I’m working on the scene-by-scene plan for the next Elf Blood story arc, in preparation for writing it in advance so that I can edit it to bring you a more coherent storyline. This is pretty much how I write all my long scripts; On paper, I’ll work things out as a general plot, then onto a scene-by-scene basis, then all the way down to a page-by-page level. Only once I’m done with that and am sure that the flow is correct, will I progress on to the next stage which is to write the script itself on computer.

Some people ask me why I do it this way, essentially replicating a lot of work; As an engineer, I like to view it in terms of abstraction. You don’t design a program by figuring out all the operations you need, do you? No, define what data you need to put in and get out, you design the flow of said data, you define your variables, and so on and so forth until you get right down to the nitty-gritty of what compared to what gives something else. And, like a data flow chart, plot flow is just EASIER to write down on paper. I honestly can’t sit and plan at a computer. A blank word processor screen is so much more distracting than a blank piece of paper. Perhaps it’s a part adaptation to student life: A blank page is something exciting, an empty space waiting to be filled with something awesome. A blank screen is several thousand words short of a report that’s due in in five hours’ time.

Turns out I’m not the only one, either. I remember Andy Diggle answering a question on his process, and his response was that he and most of the writers he knows work on paper first before transferring it across to a word processor.

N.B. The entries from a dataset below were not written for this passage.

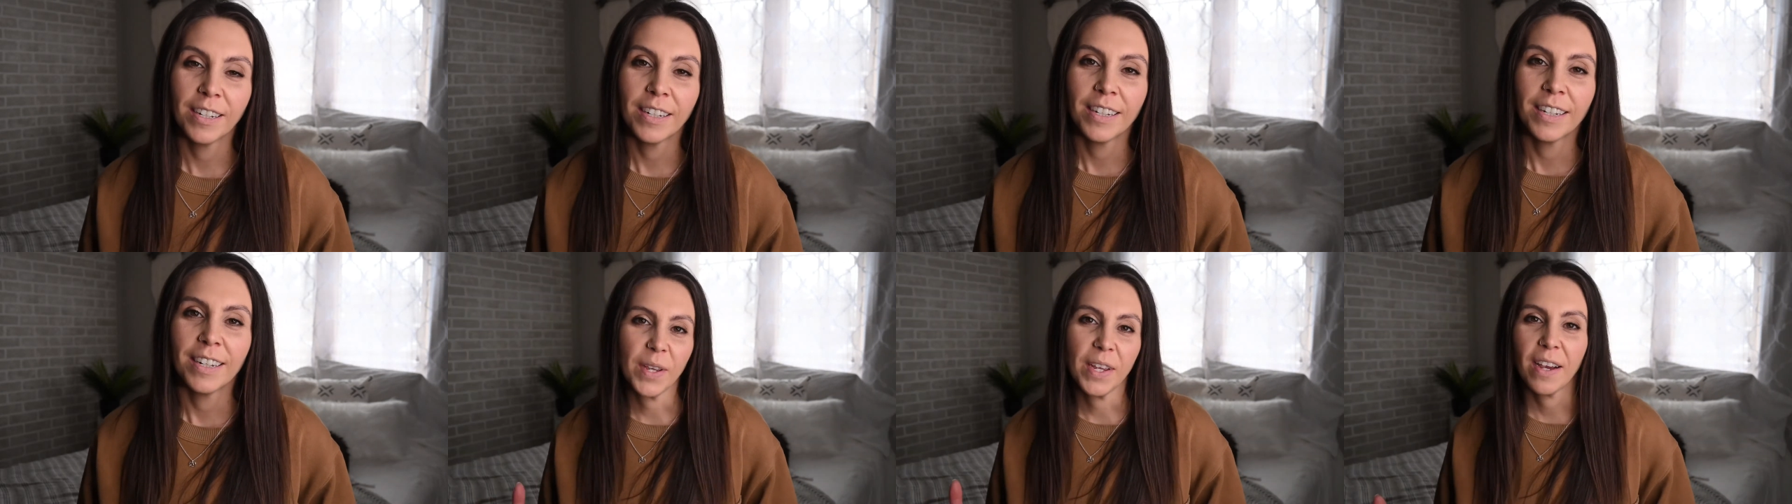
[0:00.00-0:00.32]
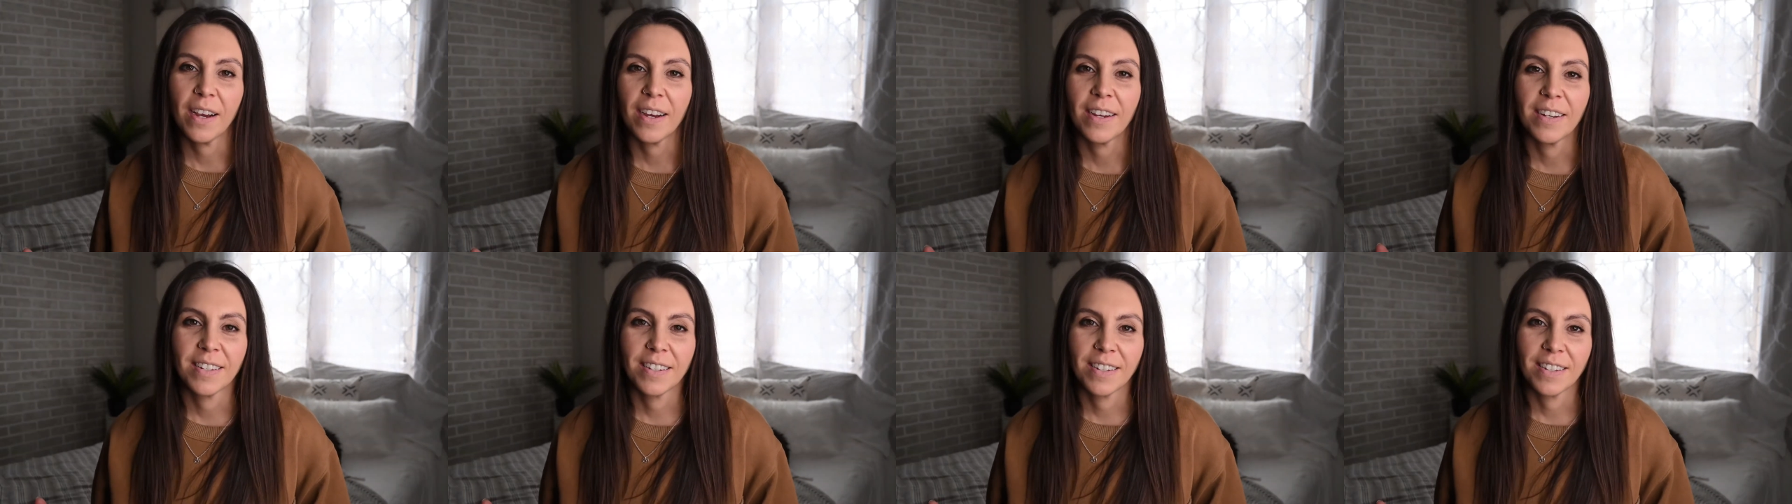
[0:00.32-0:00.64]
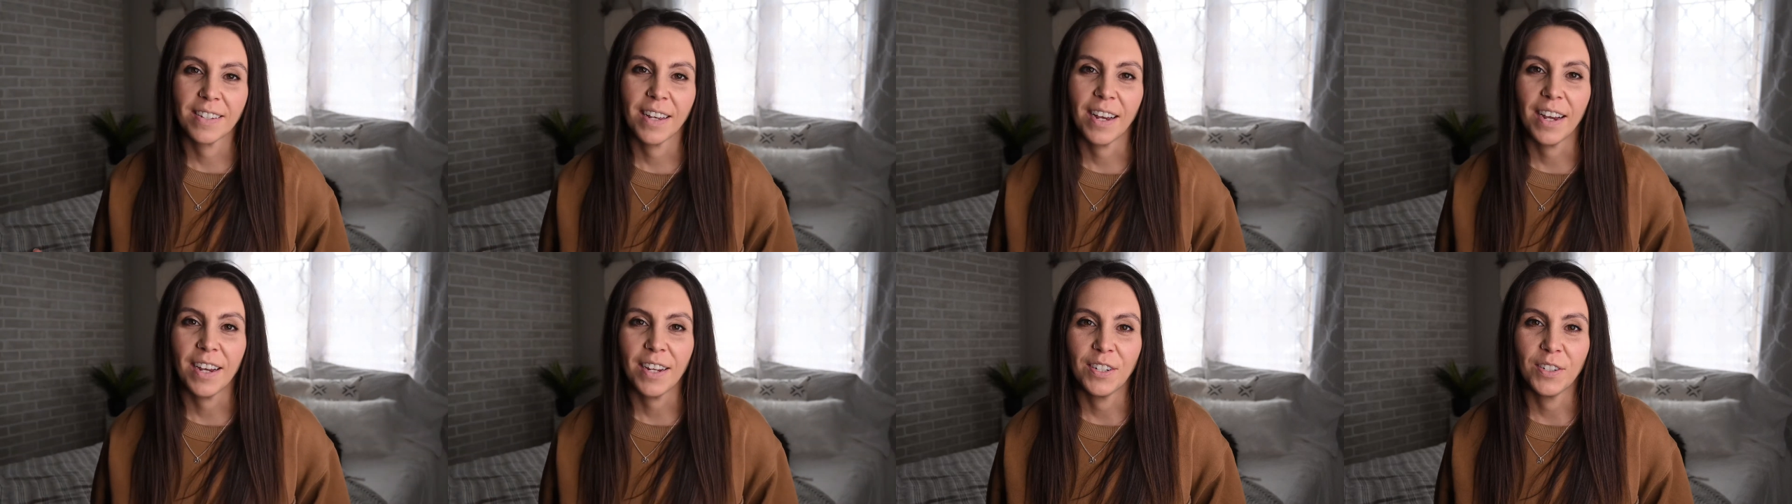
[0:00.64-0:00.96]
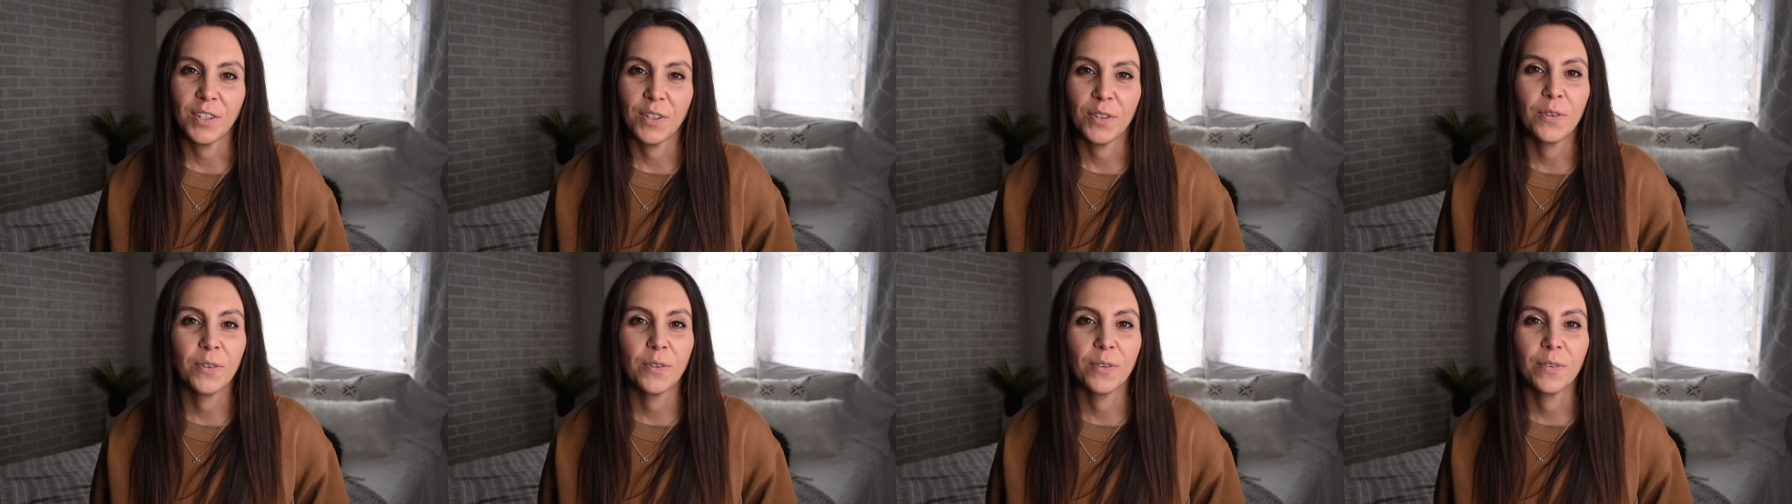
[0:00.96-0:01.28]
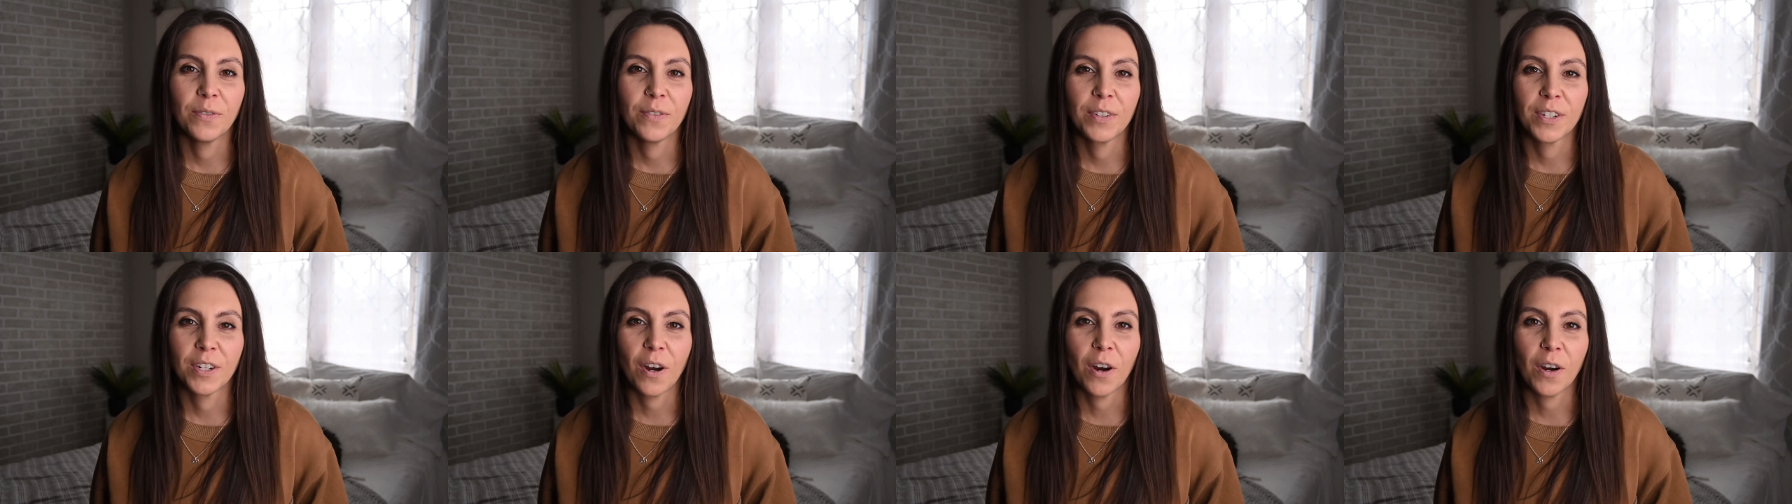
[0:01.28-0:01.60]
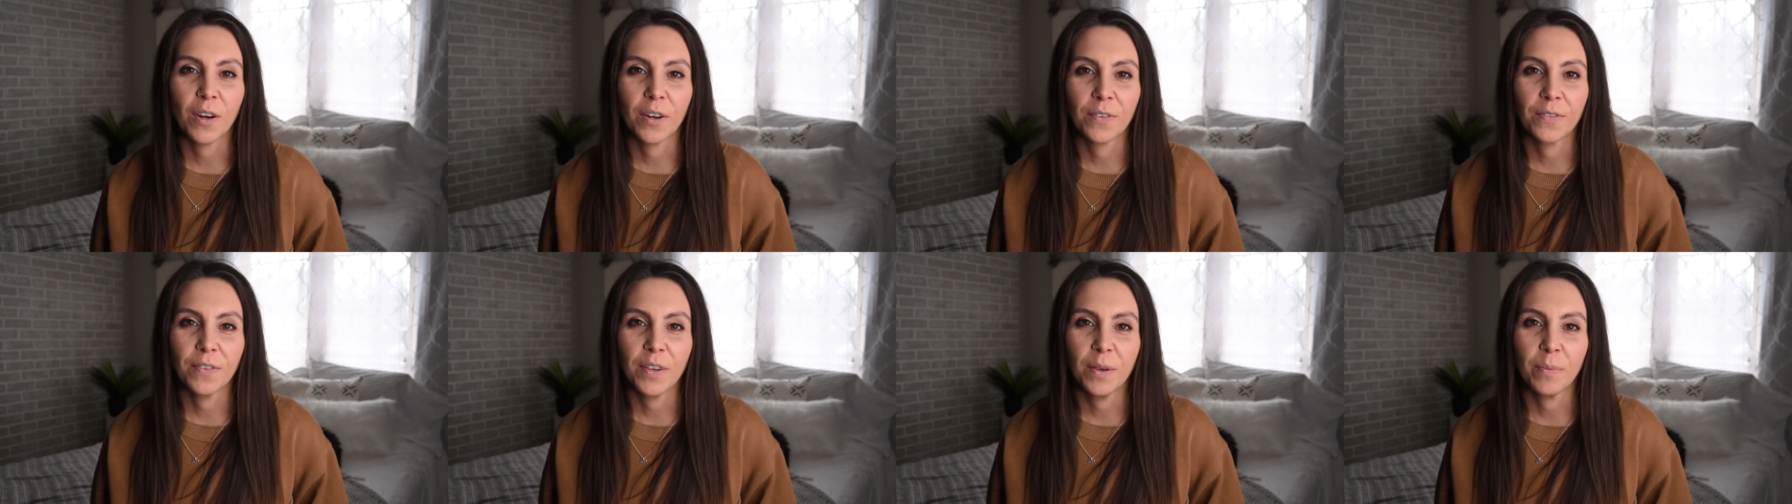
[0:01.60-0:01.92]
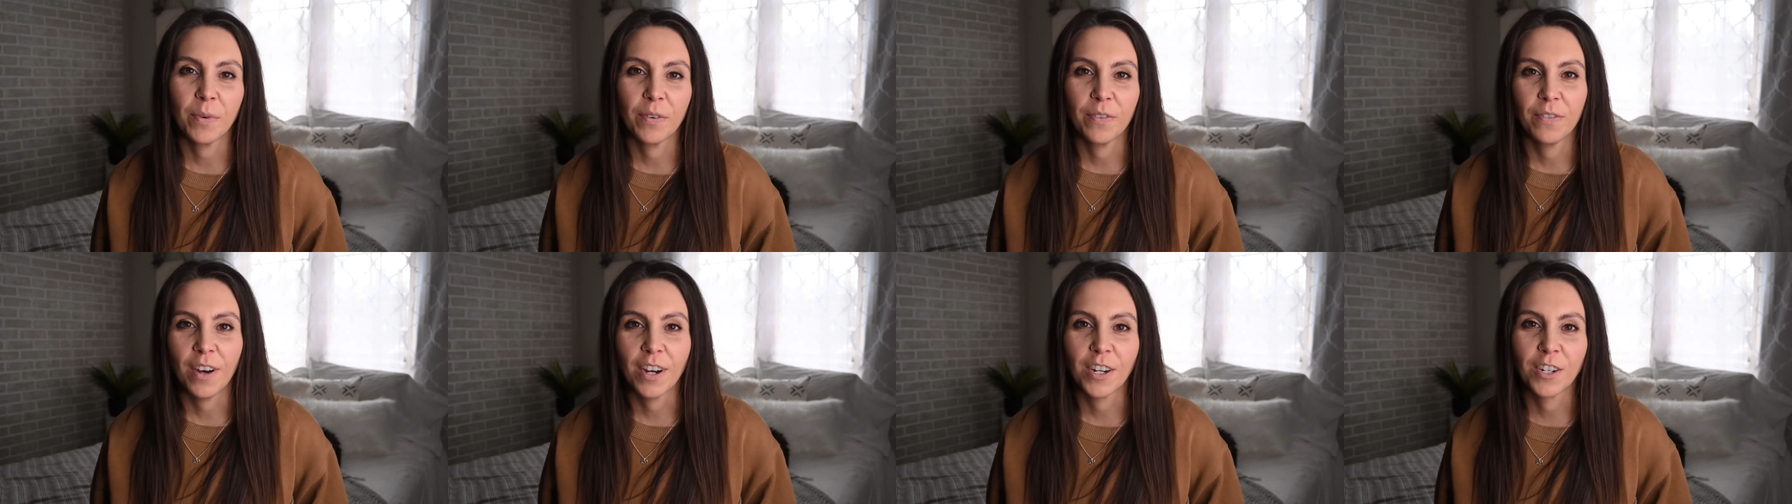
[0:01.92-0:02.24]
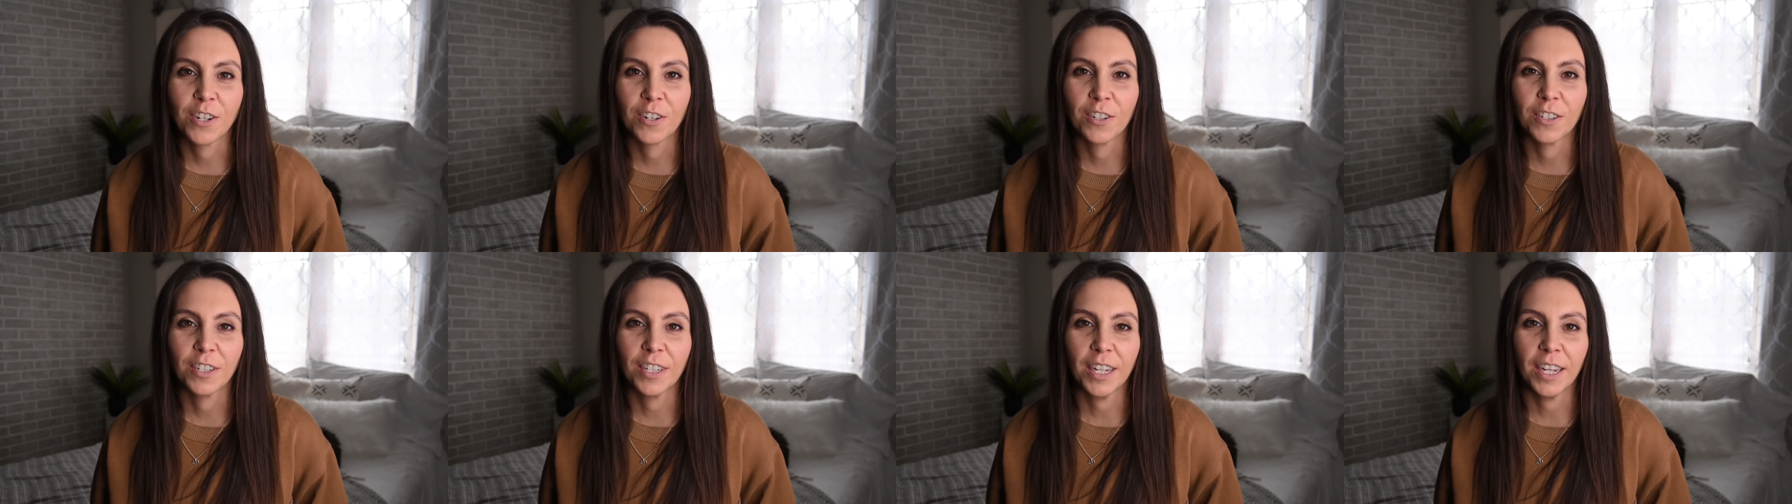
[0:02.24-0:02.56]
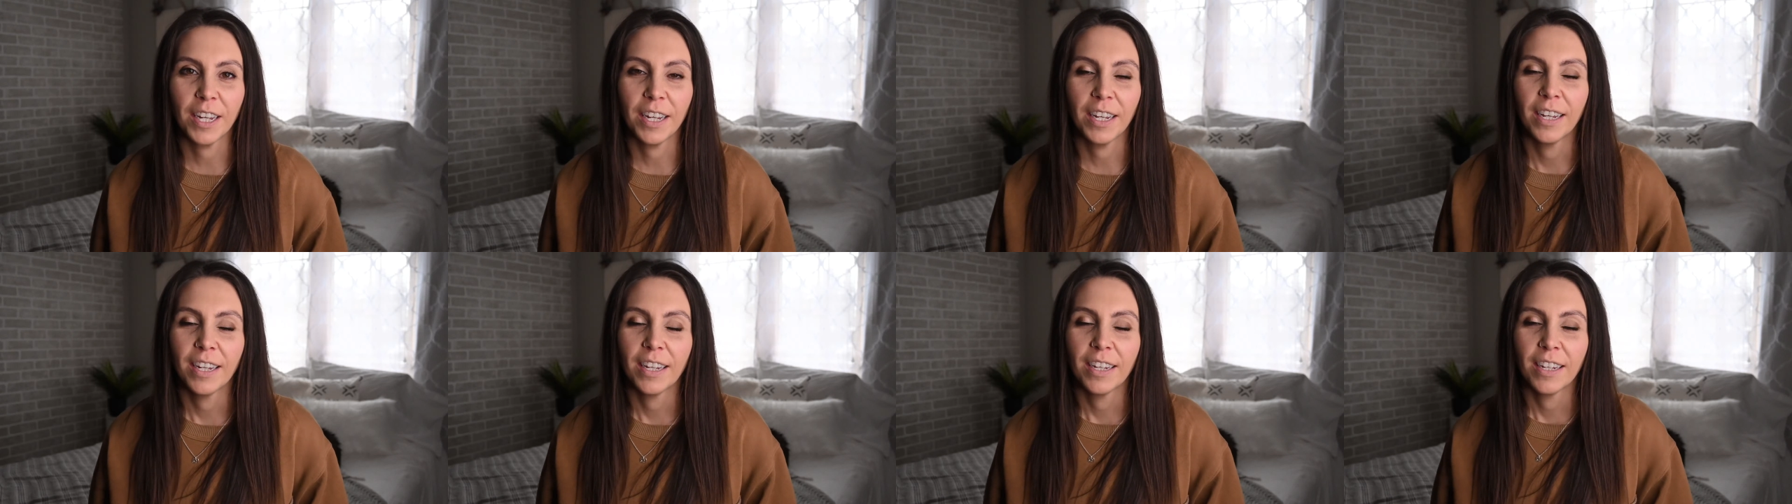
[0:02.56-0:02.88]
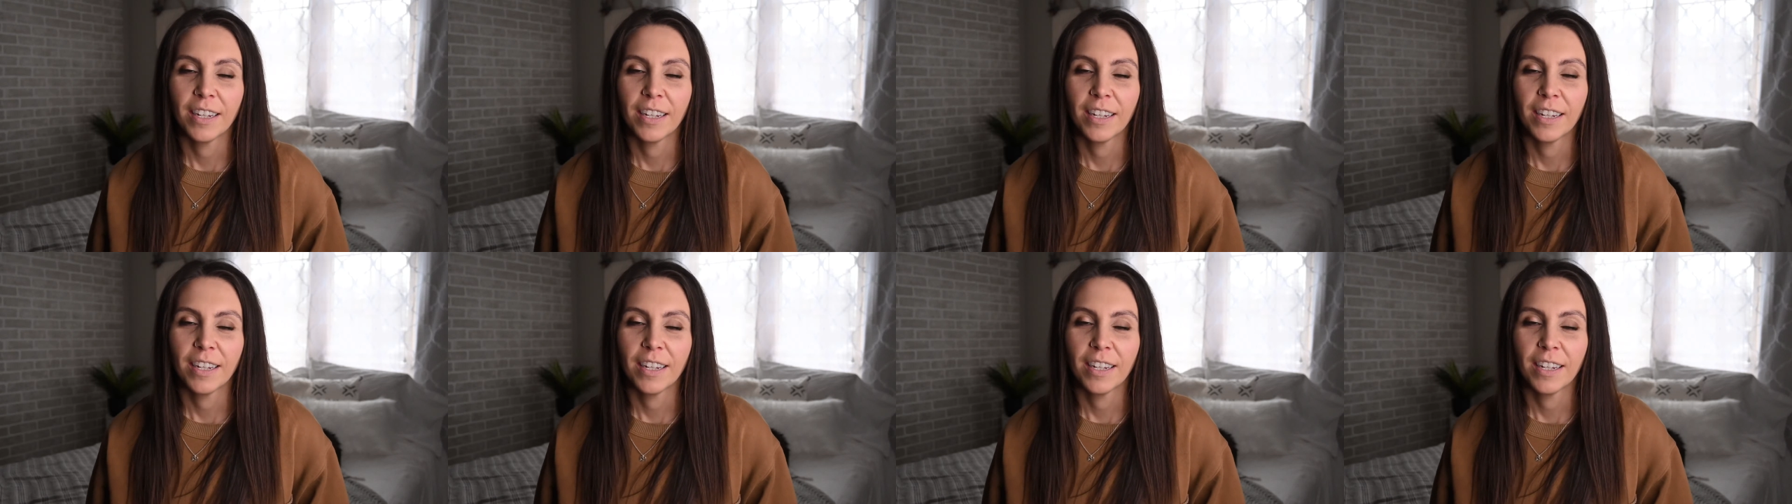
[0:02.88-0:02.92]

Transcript: Because I do photography professionally,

The reason that it’s such a common process is, I think, down to the way in which the two media operate: A blank page holds no barriers, and it’s easy to scribble things down, scratch them out, pick them out again when you realise they’re not so bad. A blank page allows you to move in all directions, draw whatever you need to support your ideas, and generally spread out like creative water to fill your available space. Word processing, on the other hand, is surprisingly rigid; You can only type in certain places, and you’re subject to the rules of formatting and whatnot. But that rigidity does tend to mean you don’t actually have to worry about formatting all that much. You’ve got the idea really down and refined, you know where the plot is going, and the characters are probably already jabbering away in your head. Trust me on this one if you’re not a writer, it’s very VERY difficult to shut your characters up. All you’re doing with the word processor from this point on is relaying to the screen what the characters are saying, what’s happening in their world. You’re not so much a creator at this point than a conduit, a reporting function. And that’s fine; After all, that is  the point of the word processor!

But anyway, yes; I’m very excited about the new story. The part about excploring the relationship between SKO and Mara took a different turn than the way I had expected it to, but I think it’s for the better. Mostly because it’s less ‘actiony’, and more uneasy. Well, I think that’s awesome anyway 😛 There’s plenty of action from the KO twins anyway, so fear not ye fight lovers! I’ve also got the sub-story plotted as well, although it needs a little tweaking so that I can hit the emotional sweet spot just right. It’s a story that… Well, it doesn’t directly apply to me, as such. Not really. Some of it half-does and some of it is taken from other people. It’s complicated. More on that later if I feel the need to. But even the sub-story has taken a slightly different turn. As I wrote the ending of it, one character acted in a way I completely didn’t expect her to. But it felt right for her, and for the story.

And the work doesn’t just stop at the scripting, either: The characters are growing up, in as-close-to-real-time-as-a-twice-weekly-comic-can-get. I need to fiddle around with my designs of Mara, Cecelie and the like, to illustrate the fact that they’re no longer girls, they’re young women. It’s quite difficult to do, actually, without going overboard. I mean, I’m not going to slap a massive pair on them and call it quits; Yeah, they need filling out to show that they’re maturing in both body and in mind, but it needs to be done subtly, with enough fragility left about them that comes with being 16. Not a girl, not yet a women etc etc.

Mint’s bloody easy to do, though. Dorky upper-teenage male is… Familiar territory.